Records from a data source:
--- START ---

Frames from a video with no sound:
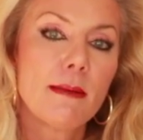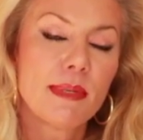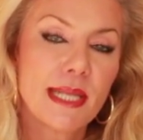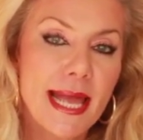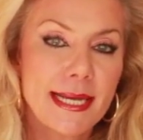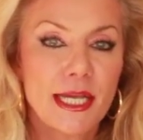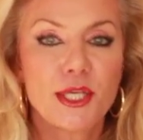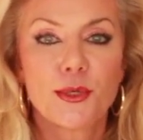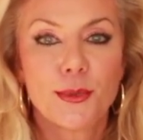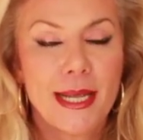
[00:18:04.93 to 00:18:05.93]

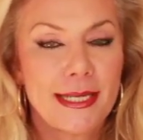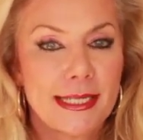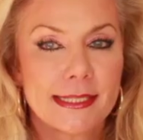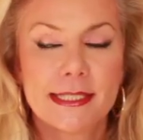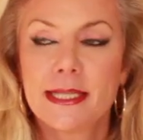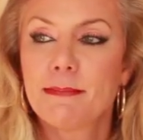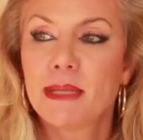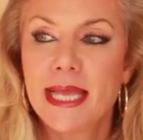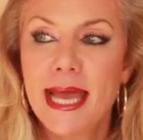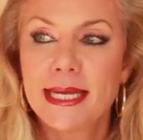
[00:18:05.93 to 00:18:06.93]
planet Uranus, the
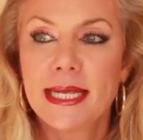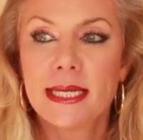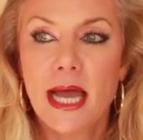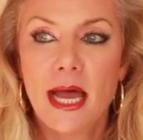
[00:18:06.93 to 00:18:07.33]
planet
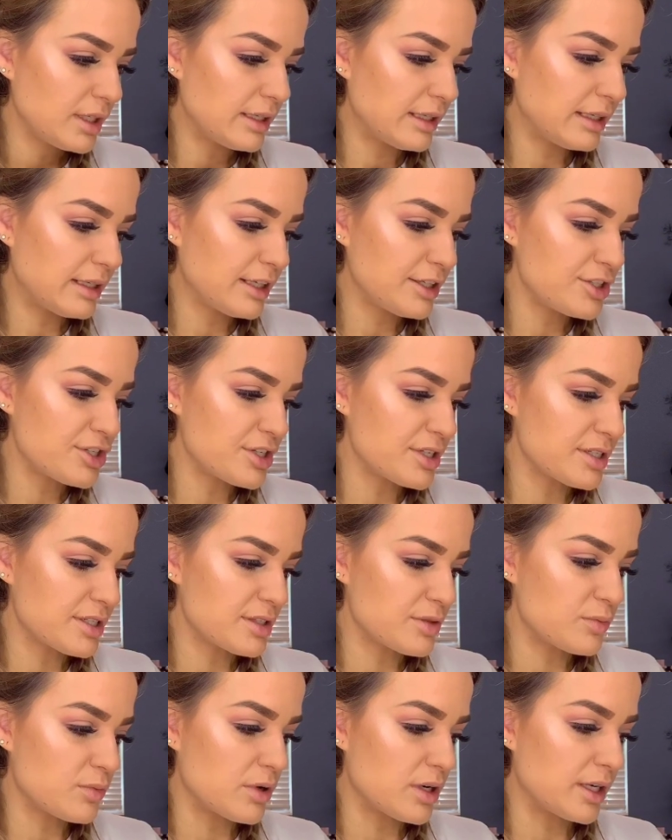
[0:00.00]
and I
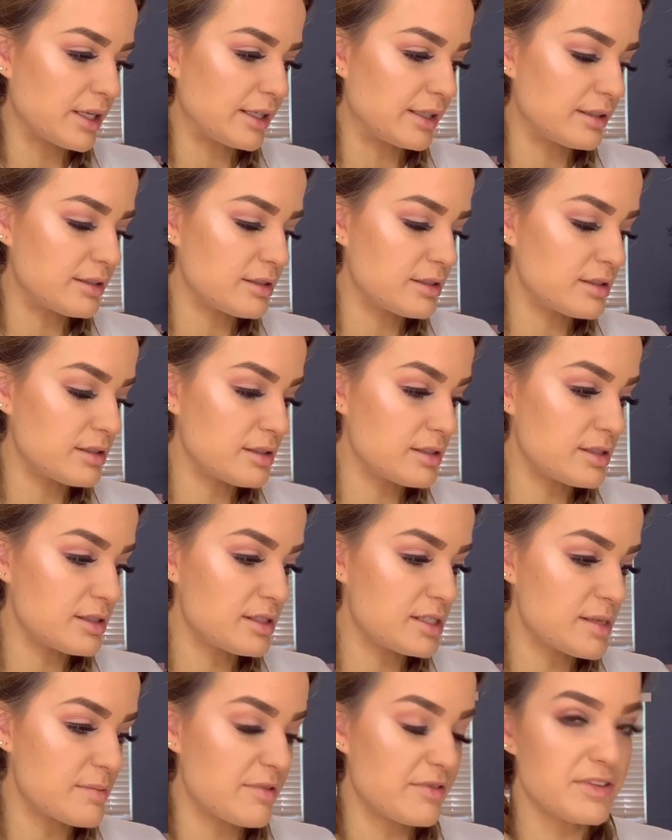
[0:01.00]
just want
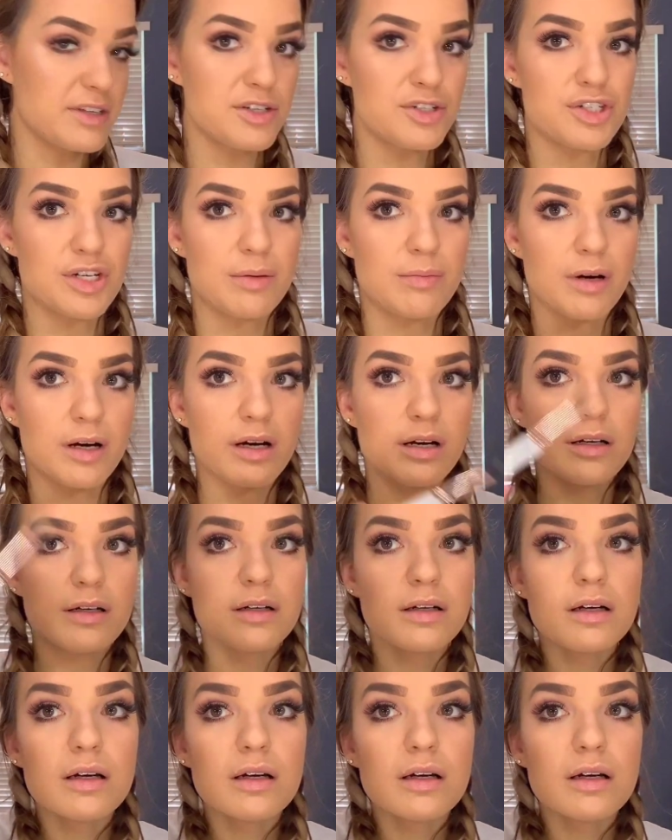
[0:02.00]
some of the shimmer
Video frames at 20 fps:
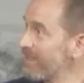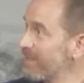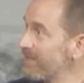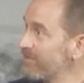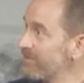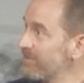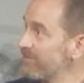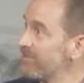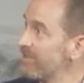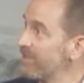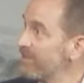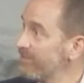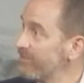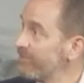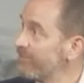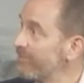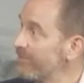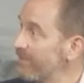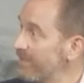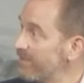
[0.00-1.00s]
It's a set
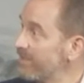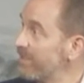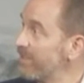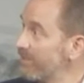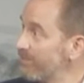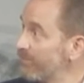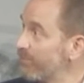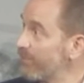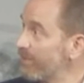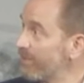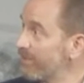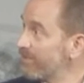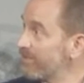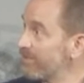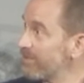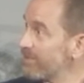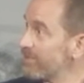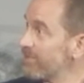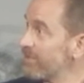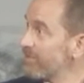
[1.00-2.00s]
of data points
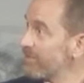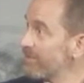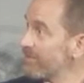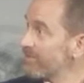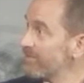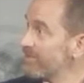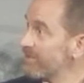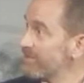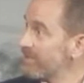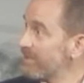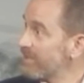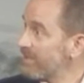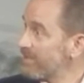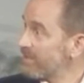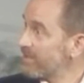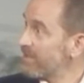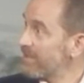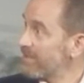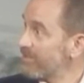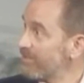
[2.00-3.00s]
that show us that the
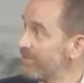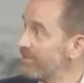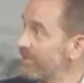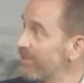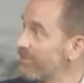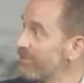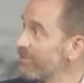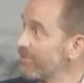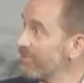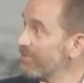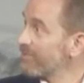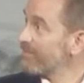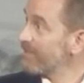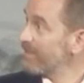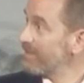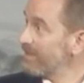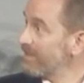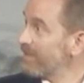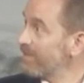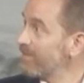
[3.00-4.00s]
contact with nature
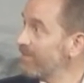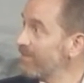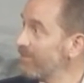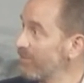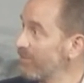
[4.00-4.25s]
in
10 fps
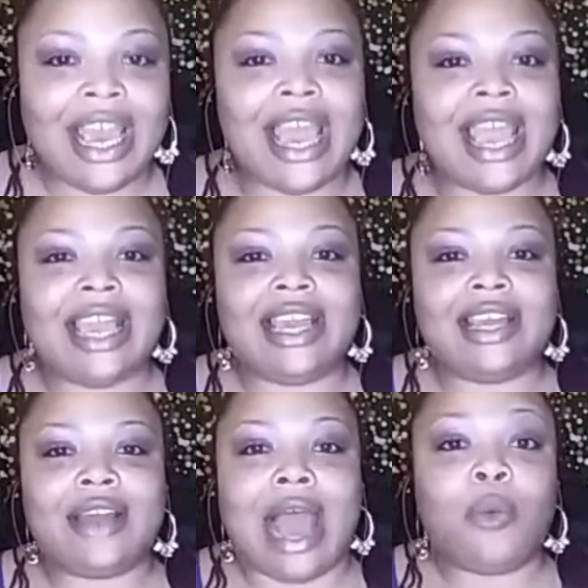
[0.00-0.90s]

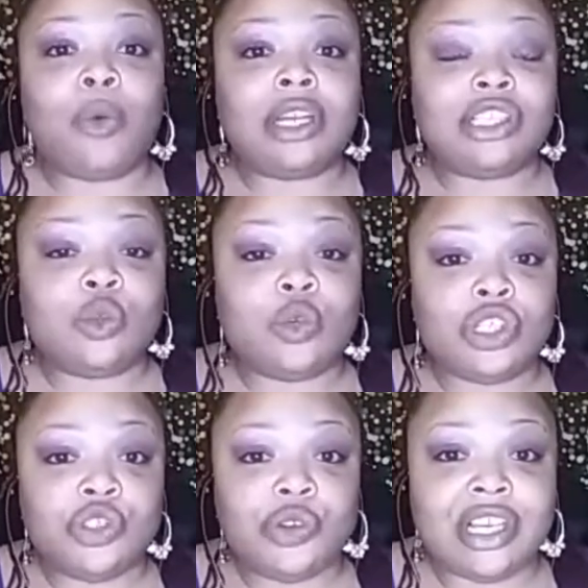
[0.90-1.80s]
and I wanted to
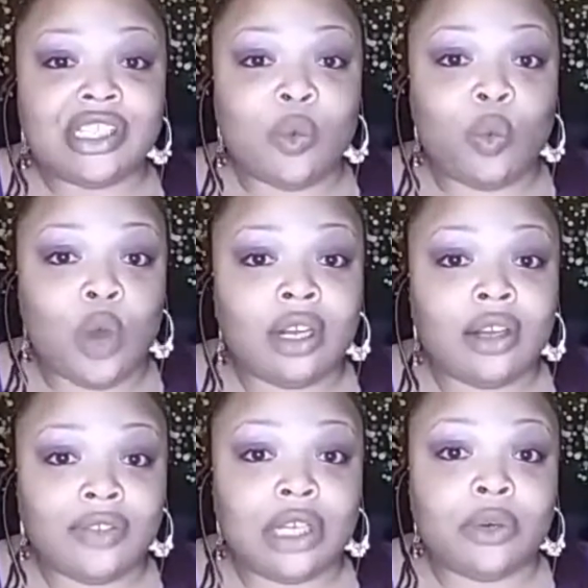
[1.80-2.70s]
address one
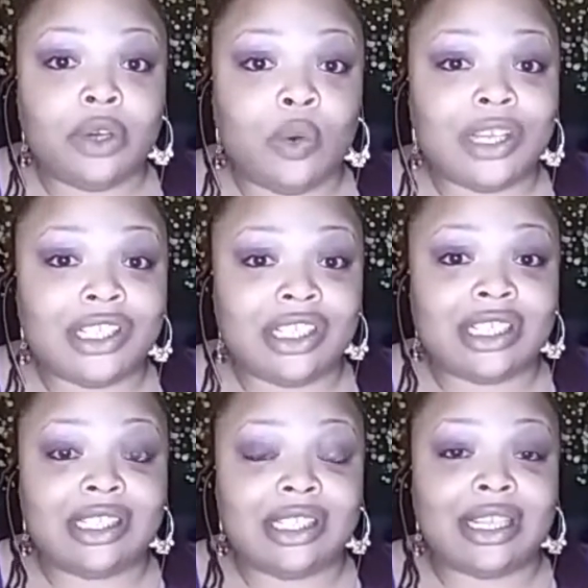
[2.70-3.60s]
of the
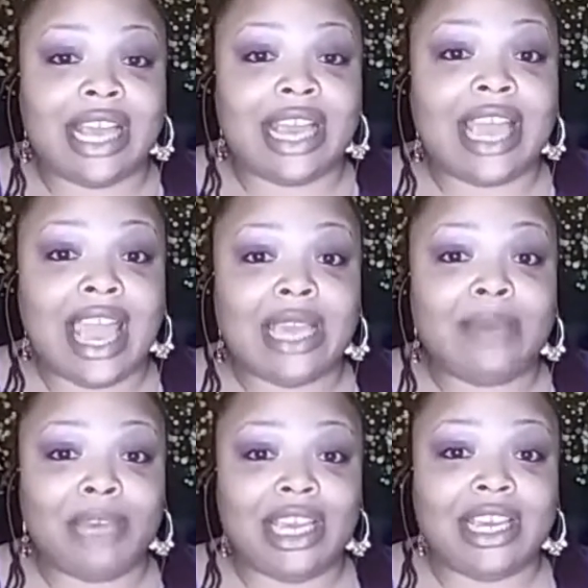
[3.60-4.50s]
questions that came
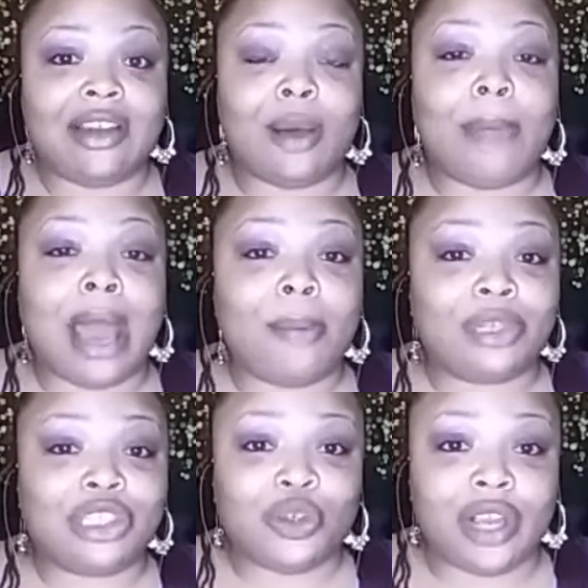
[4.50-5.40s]
in about
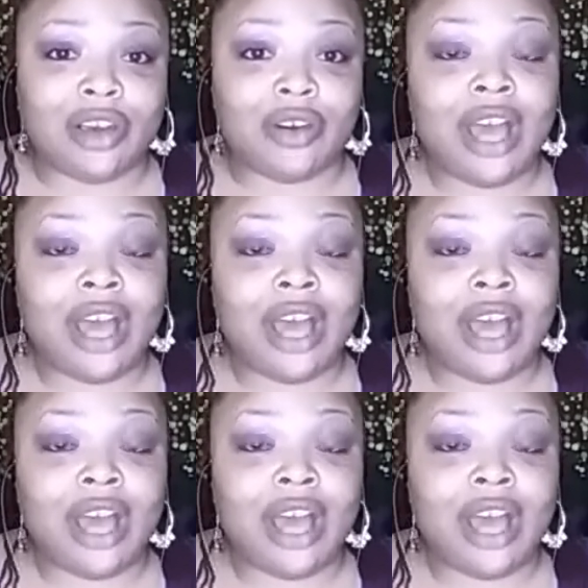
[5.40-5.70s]
betrayal.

--- END ---

Work instruction => Copy each line of the records above without change, but do not include any picture.

Task output =>
Frames from a video with no sound:
[00:18:04.93 to 00:18:05.93]

[00:18:05.93 to 00:18:06.93]
planet Uranus, the
[00:18:06.93 to 00:18:07.33]
planet
[0:00.00]
and I
[0:01.00]
just want
[0:02.00]
some of the shimmer
Video frames at 20 fps:
[0.00-1.00s]
It's a set
[1.00-2.00s]
of data points
[2.00-3.00s]
that show us that the
[3.00-4.00s]
contact with nature
[4.00-4.25s]
in
10 fps
[0.00-0.90s]

[0.90-1.80s]
and I wanted to
[1.80-2.70s]
address one
[2.70-3.60s]
of the
[3.60-4.50s]
questions that came
[4.50-5.40s]
in about
[5.40-5.70s]
betrayal.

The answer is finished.